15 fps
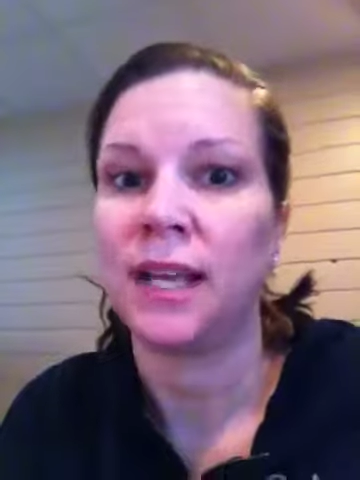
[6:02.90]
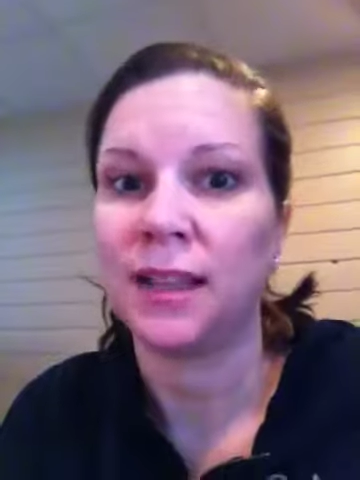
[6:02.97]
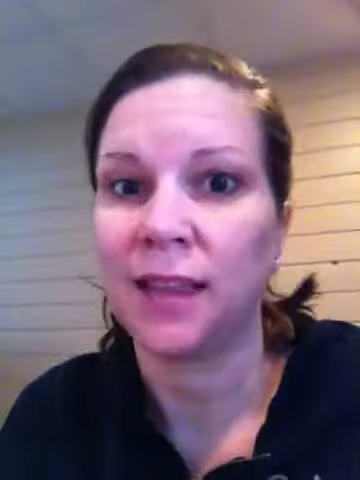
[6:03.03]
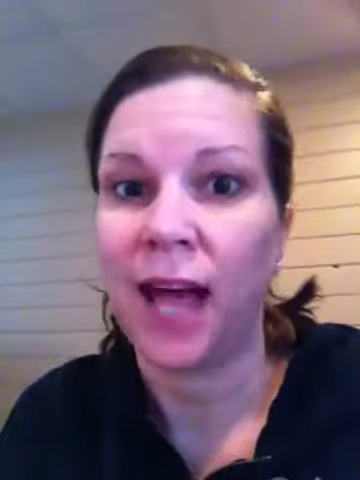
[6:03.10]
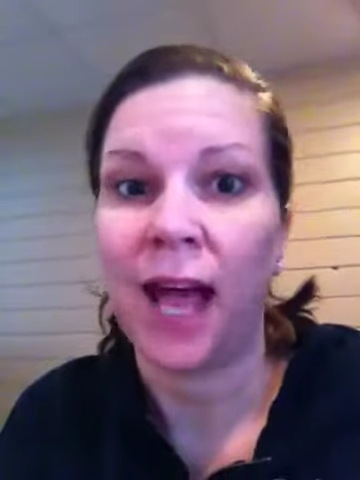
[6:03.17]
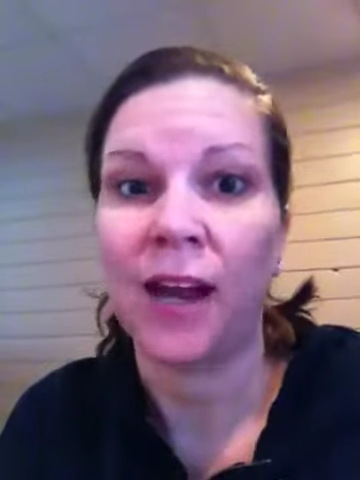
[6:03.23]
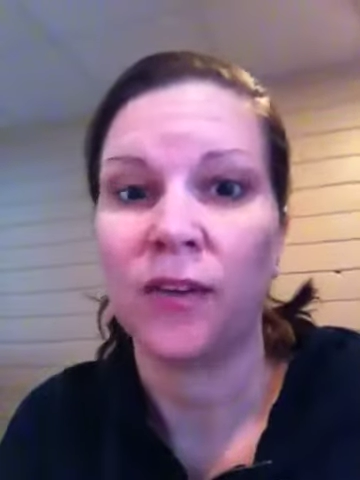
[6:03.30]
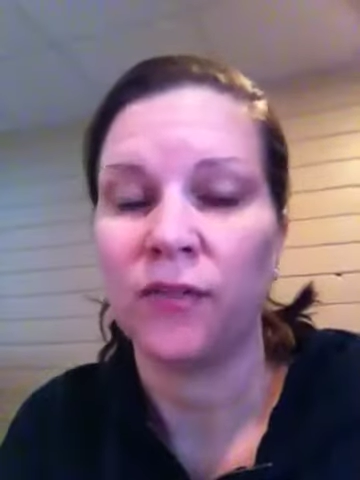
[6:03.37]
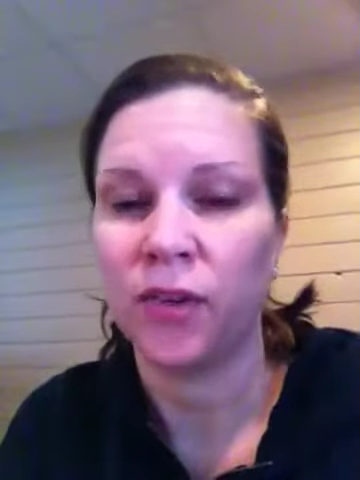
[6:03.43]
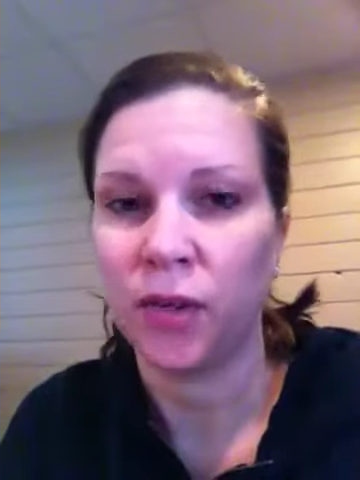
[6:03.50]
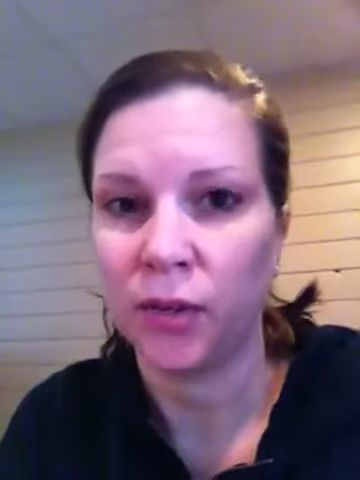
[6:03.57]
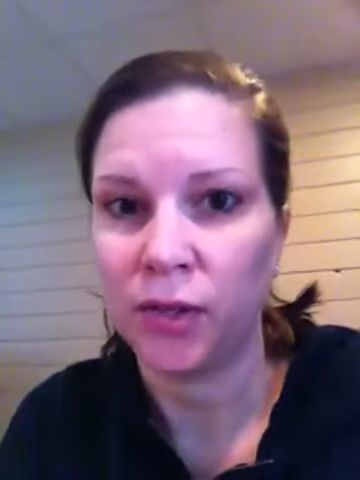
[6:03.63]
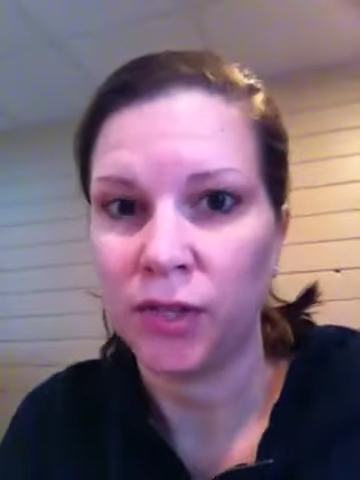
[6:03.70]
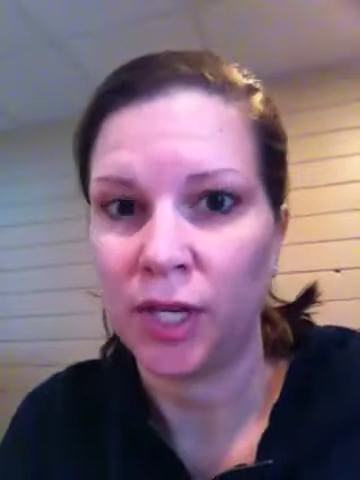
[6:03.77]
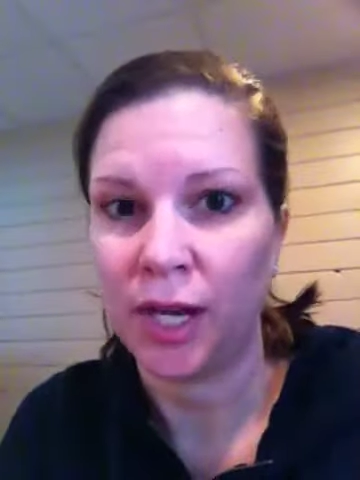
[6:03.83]
a lot of
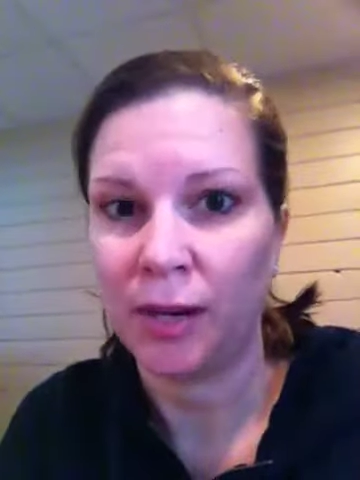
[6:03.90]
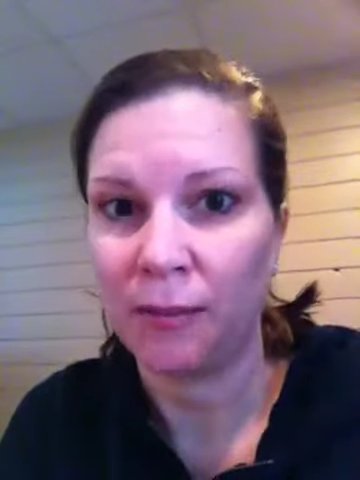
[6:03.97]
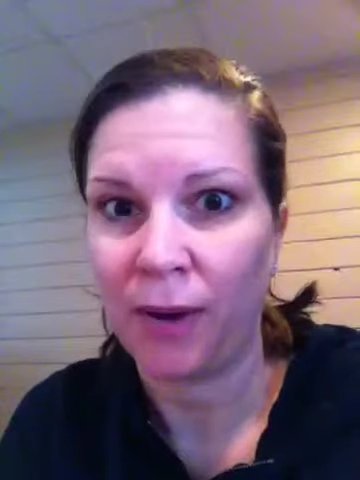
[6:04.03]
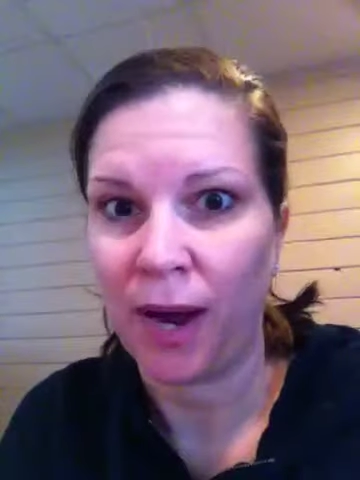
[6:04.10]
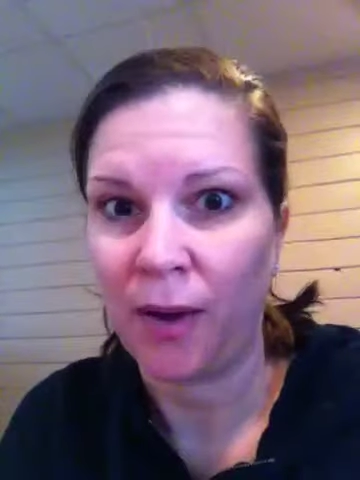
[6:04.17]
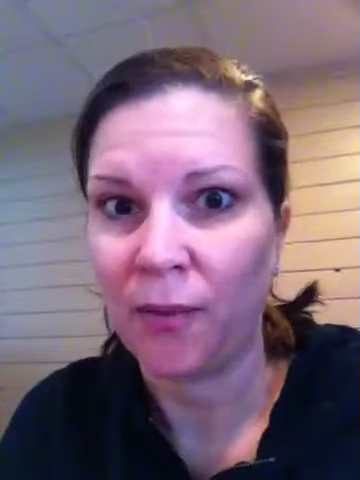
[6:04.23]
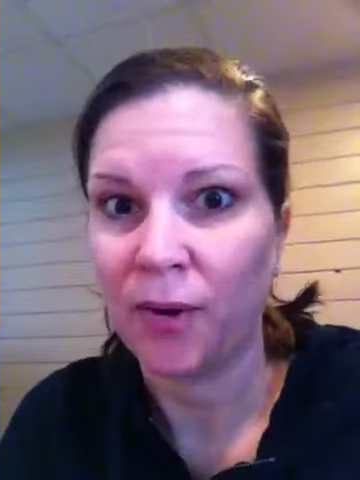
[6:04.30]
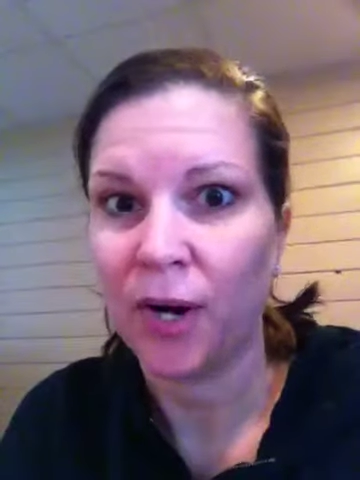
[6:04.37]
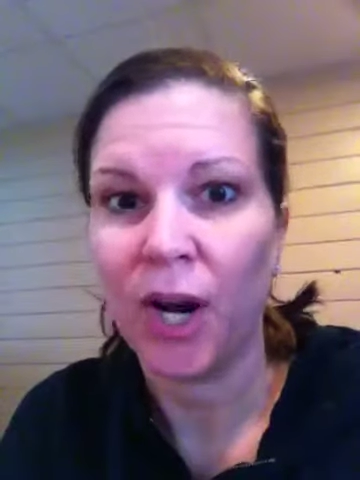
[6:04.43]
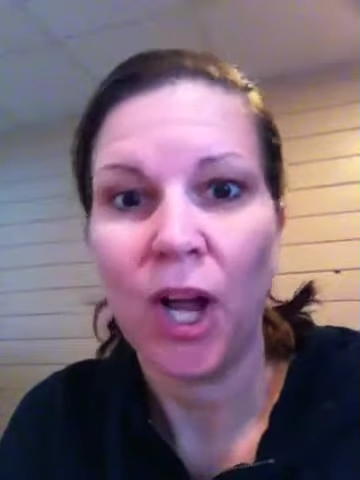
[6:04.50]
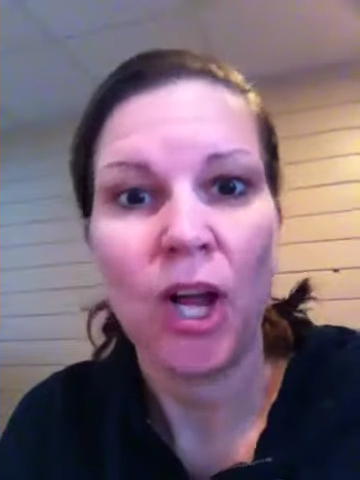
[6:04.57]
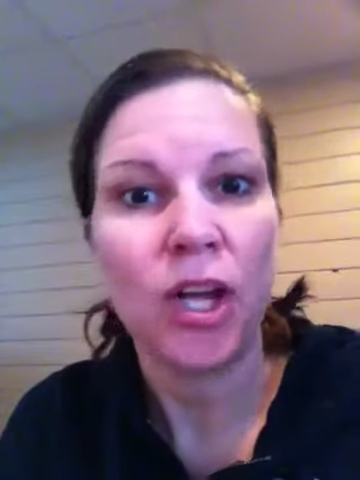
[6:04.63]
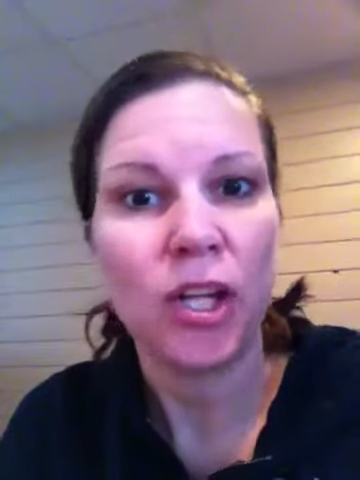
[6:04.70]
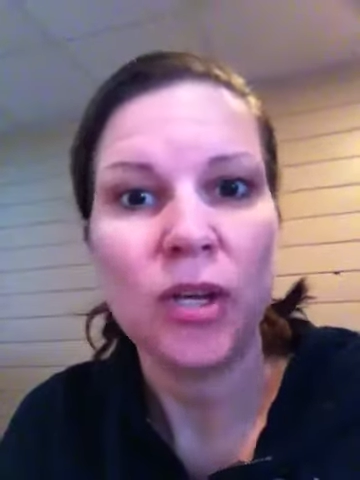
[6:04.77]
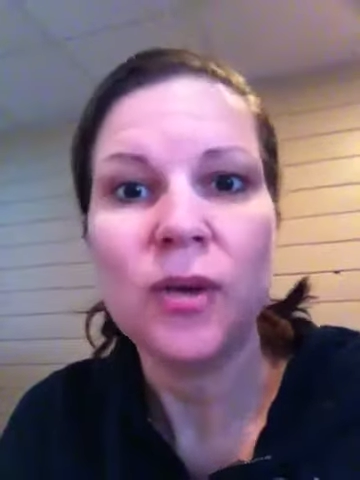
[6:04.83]
negotiating power.
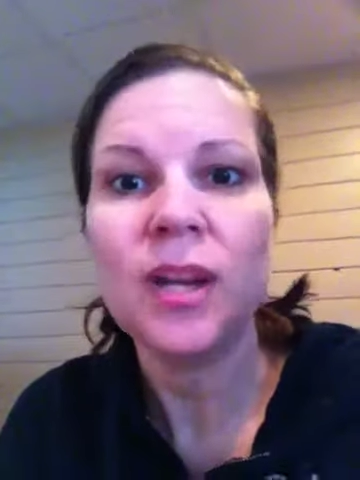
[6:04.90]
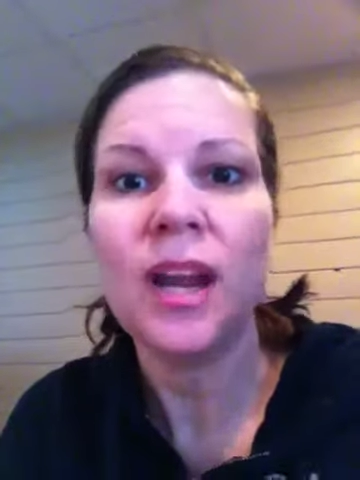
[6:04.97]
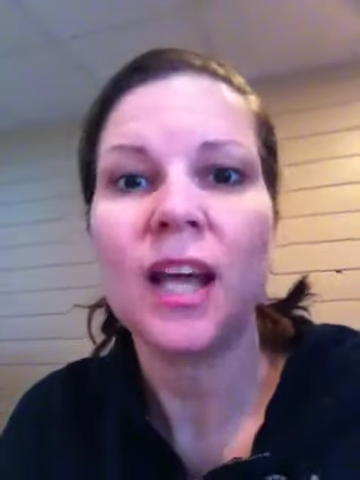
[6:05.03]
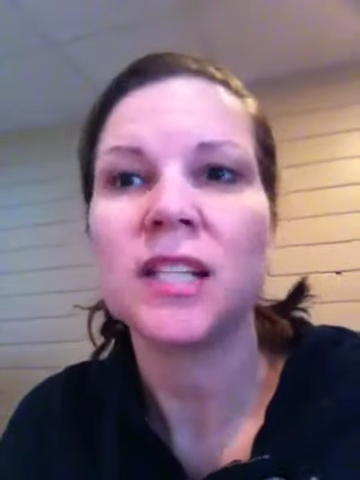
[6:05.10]
You can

-------

_Try it_. Output the whole listing again, exactly, without its pictures.

_Task answer_.
15 fps
[6:02.90]
[6:02.97]
[6:03.03]
[6:03.10]
[6:03.17]
[6:03.23]
[6:03.30]
[6:03.37]
[6:03.43]
[6:03.50]
[6:03.57]
[6:03.63]
[6:03.70]
[6:03.77]
[6:03.83]
a lot of
[6:03.90]
[6:03.97]
[6:04.03]
[6:04.10]
[6:04.17]
[6:04.23]
[6:04.30]
[6:04.37]
[6:04.43]
[6:04.50]
[6:04.57]
[6:04.63]
[6:04.70]
[6:04.77]
[6:04.83]
negotiating power.
[6:04.90]
[6:04.97]
[6:05.03]
[6:05.10]
You can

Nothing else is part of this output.